Conversely, the NFL said it gave Elliott an opportunity to dispute the evidence, but his team of representatives only came up with alternate theories and no real explanations.
“Mr. Elliott’s representatives argued in a meeting that maybe Ms. Thompson fell down stairs,” Harvey said. “There was no witness to say she fell down stairs, and there were no photographs of her falling down stairs.
“Mr. Elliott’s representatives suggested that maybe because she was a server, what is called bottle service, that maybe she bumped into tables.

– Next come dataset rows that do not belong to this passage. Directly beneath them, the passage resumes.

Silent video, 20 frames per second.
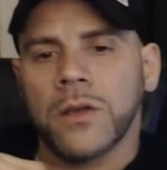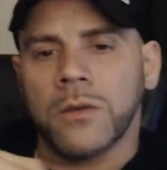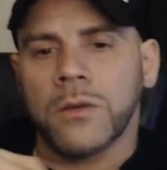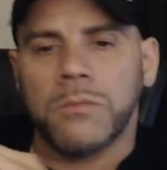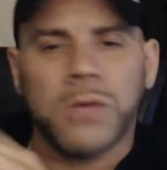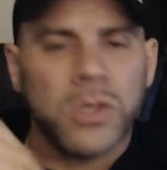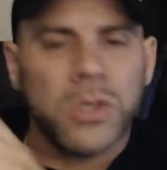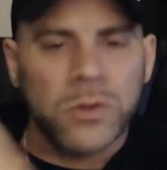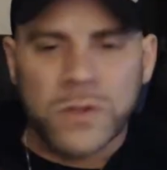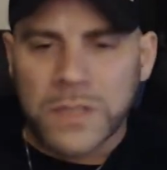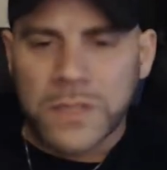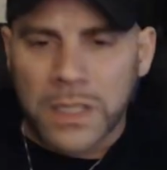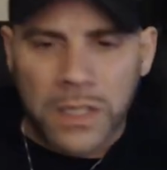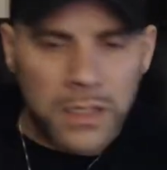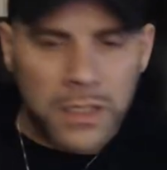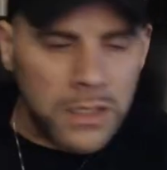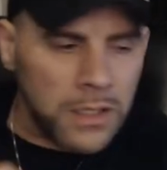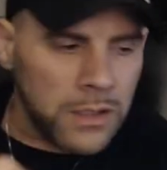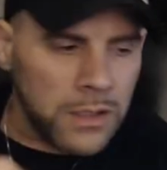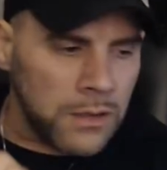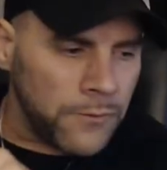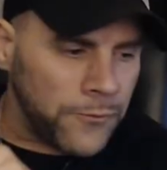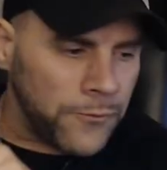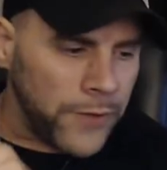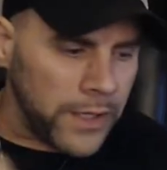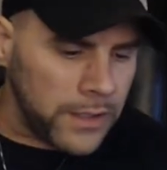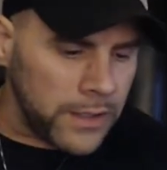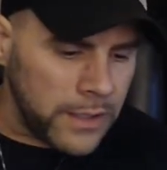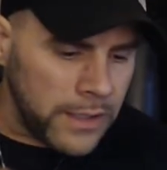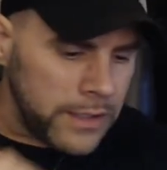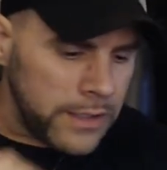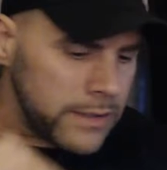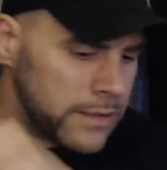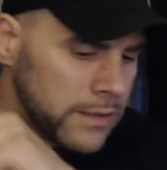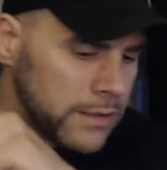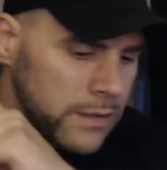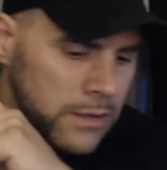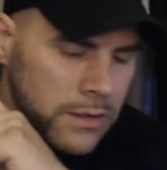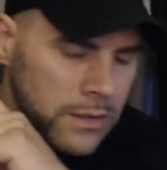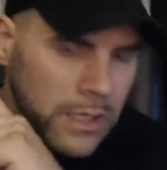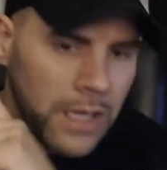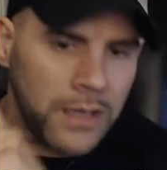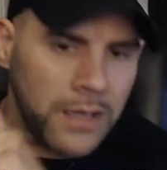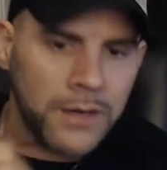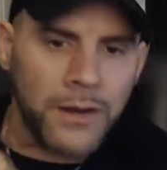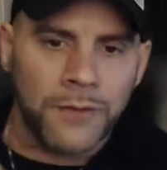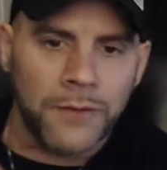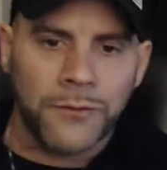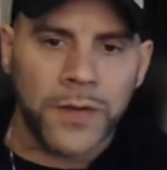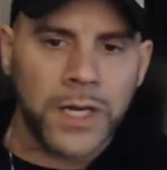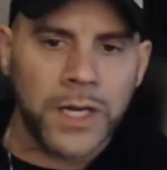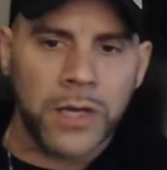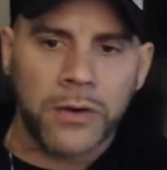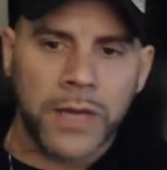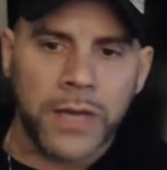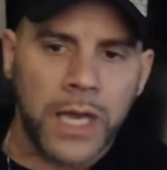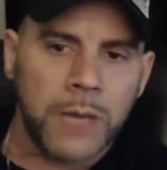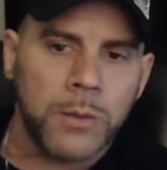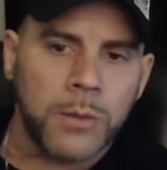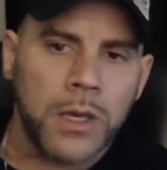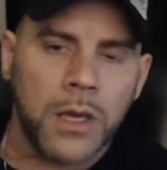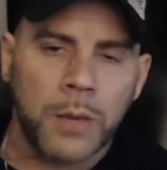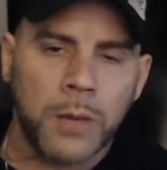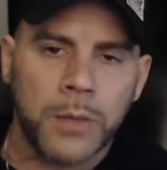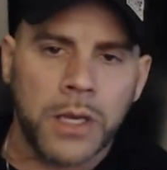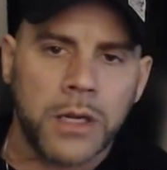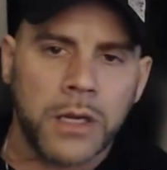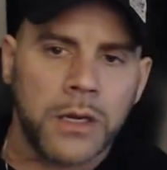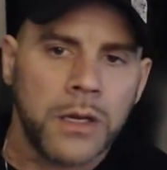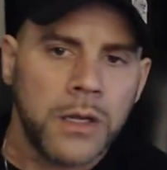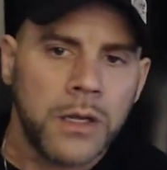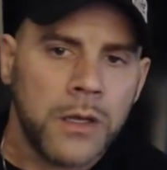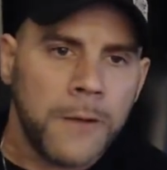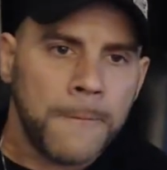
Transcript: music and fitness and, and, and video gaming. I mean,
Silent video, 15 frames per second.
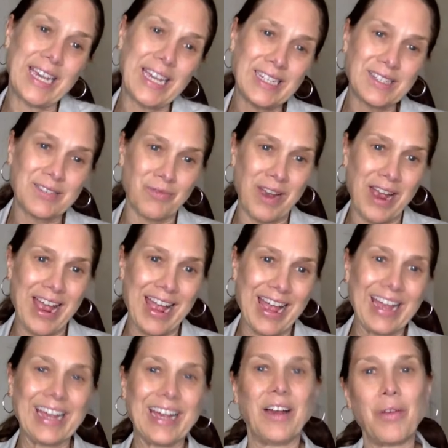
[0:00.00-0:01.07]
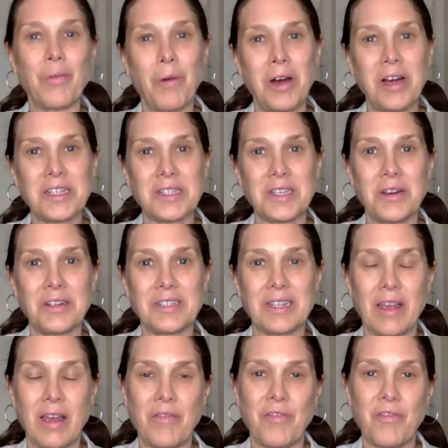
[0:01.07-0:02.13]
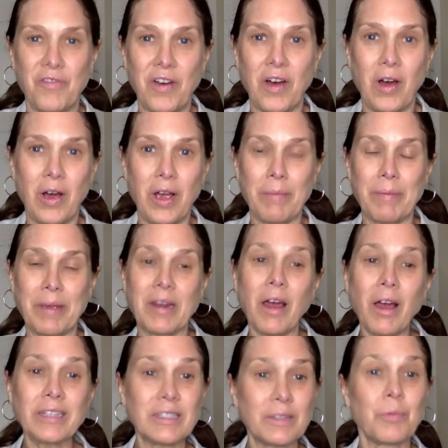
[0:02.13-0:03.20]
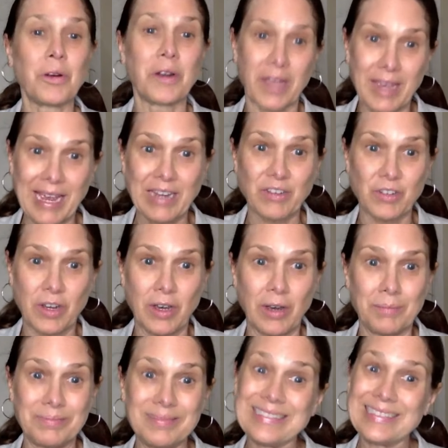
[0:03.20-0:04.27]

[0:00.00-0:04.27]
it's Ray, otherwise known as Life and Vibe, and I did want to catch up,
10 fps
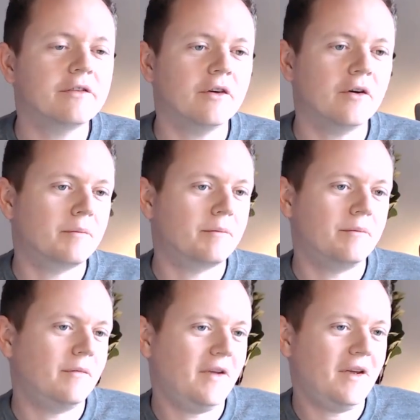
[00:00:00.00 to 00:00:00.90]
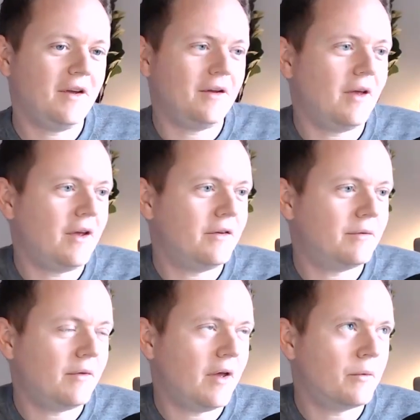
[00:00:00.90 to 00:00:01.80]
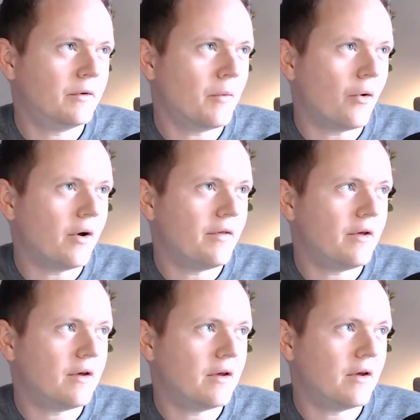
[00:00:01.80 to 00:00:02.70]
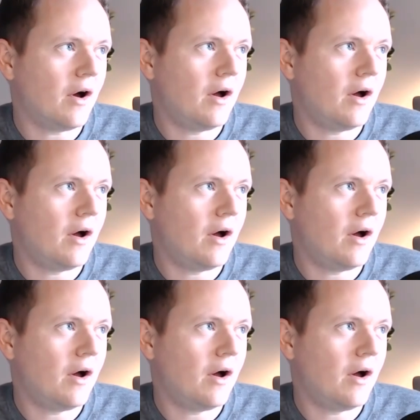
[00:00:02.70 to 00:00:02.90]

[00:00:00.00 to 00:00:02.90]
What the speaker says: So he was more in the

There was no witness who saw Ms. Thompson bump into tables while serving anything.
“Mr. Elliott’s representatives suggested that maybe she was in a fight with another woman and the bruises, for example a bruise to her eye, and perhaps other bruises on her body, were sustained in that altercation. The NFL’s investigators talked to people who witnessed that altercation and it was revealed that neither woman landed a punch on the other, they pulled each other’s hair, but they never hit each other with a balled-up fist or in any other way. Mr. Elliott’s representatives also suggested that maybe someone else did it, except there was never someone else who was revealed and identified as the person who would have done this.”
As Elliott and his representatives continued to present alternate theories, Harvey said none were supported by any witness, any document or any substantive evidence.
And logic suggested to Harvey that Elliott was only person who could have harmed Thompson.
“What the NFL investigators learned was that on at least four nights between July 16th and July 21st, Mr. Elliott and Ms. Thompson stayed together in the same apartment in the same bedroom,” Harvey said. “And so these injuries did not just, at least in my judgment, magically appear on her body. So while alternative theories are interesting, in my judgment they have to be supported by evidence and that was lacking in this particular situation.”
The suspension could be costly for Elliott.
Elliott stands to lose $93,000 salary plus a possible $240,000 in signing bonus for each game he misses, according to spotrac.com. Another $8.15 million in contract guarantees will also void.
Any missed games by Elliott is a setback for the Cowboys, whose offense is built around the 2016 NFL leading rusher and the ground game.
After opening the season at home against the New York Giants, who swept the series last year, the Cowboys play at the Denver Broncos and Arizona Cardinals before home games against the Los Angeles Rams and Green Bay Packers heading into the Week 6 bye. They play at the San Francisco 49ers after the bye in Elliott’s final game on suspension.
If Elliott does not appeal, his suspension will begin Sept. 2, the day of final roster reductions for NFL teams. He is eligible to participate in all preseason practices and games. But then he will be barred from the Cowboys’ practice facility.
Elliott will be eligible to return to the team’s active roster on Monday, Oct. 23. His first possible game would be at Washington.
Darren McFadden would replace Elliott in the starting lineup with Rod Smith, Alfred Morris and Ronnie Hillman serving as the backups.